Both I and the Minister of State for Financial Services and Insurance, Mr. Michael D’Arcy T.D., are very conscious of the difficulties that the cost and availability of insurance are having on many small businesses in this country, including those in the hospitality sector.
As Minister for Finance, I am responsible for the development of the legal framework governing financial regulation. I am not in a position to comment on individual cases, and neither I nor the Central Bank of Ireland can interfere in the pricing or provision of insurance products, as these are matters of a commercial nature, and determined by insurance companies based on an assessment of the risks they are willing to accept. These are considered by insurance companies on a case-by-case basis.
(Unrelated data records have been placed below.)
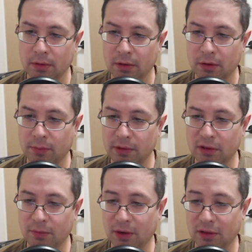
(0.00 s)
Queen
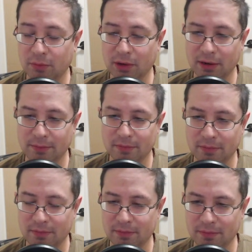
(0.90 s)
c1 is what I'm
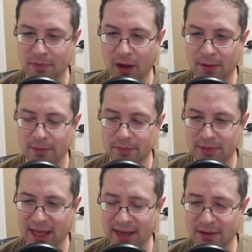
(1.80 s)

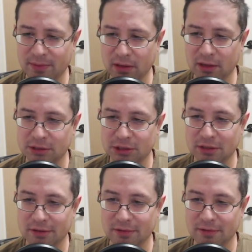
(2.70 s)
planning, but it's such a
This position is reinforced by the EU framework for insurance which expressly prohibits Member States from adopting rules which require insurance companies to obtain prior approval of the pricing or terms and conditions of insurance products.
Notwithstanding the above, it was recognised with the establishment of the Cost of Insurance Working Group in July 2016 that the environment within which insurers conduct their business can be better shaped, in order to make the Irish insurance market a more competitive one and also make it more attractive for new entrants. This Working Group, now chaired by the Minister of State for Financial Services and Insurance, Mr. Michael D’Arcy T.D., has undertaken an examination of the factors contributing to the increasing cost of insurance in order to identify what short, medium and long-term measures could be introduced to help reduce the cost of insurance for consumers and businesses.
Following the publication of its Report on the Cost of Motor Insurance in 2017, the Working Group undertook an examination of the employer liability and public liability insurance sectors. This second phase culminated in the publication in January 2018 of the Report on the Cost of Employer and Public Liability Insurance. The Report makes 15 recommendations with 29 associated actions, detailed in an Action Plan with agreed timelines for implementation.
The most recent Progress Update was published last week and shows that 24 out of the total of 26 action points which were due for completion during 2018 overall have been accomplished. Minister of State D’Arcy is confident that the two outstanding actions will be completed in the coming months, along with the three remaining action points with deadlines set for various quarters throughout 2019.
The actions implemented to date cut across a number of different areas and include:
- The publication of by An Garda Síochána of the Guidelines for the Reporting of Suspected Fraudulent Insurance Claims by Insurance Entities to An Garda Síochána
- The Law Reform Commission confirming that the subject of caps on damages for personal injuries litigation is included in its Fifth Programme of Law Reform and is being given immediate attention=
- Sections 8 & 14 of the Civil Liability and Courts Act 2004 have been amended to ensure defendants are appropriately notified of a claim having been submitted against their policy and to make it easier for businesses and insurers to challenge cases where fraud or exaggeration is suspected, respectively
- An Garda Síochána commencing the collection of statistics under the new “insurance fraud” category which has been added to the PULSE system
- The Courts Service confirming that it will publish a more detailed breakdown of awards in personal injury cases in its Annual Reports
Finally, I would like to assure the Deputy that the Cost of Insurance Working Group will continue to focus on implementing the recommendations of the Report on the Cost of Employer and Public Liability Insurance in parallel with implementing those from the Report on the Cost of Motor Insurance. I am hopeful that the cumulative effects of the completion of the two Reports’ recommendations will include increased stability in the pricing of insurance for businesses, such as those in the hospitality sector, and a more competitive insurance market.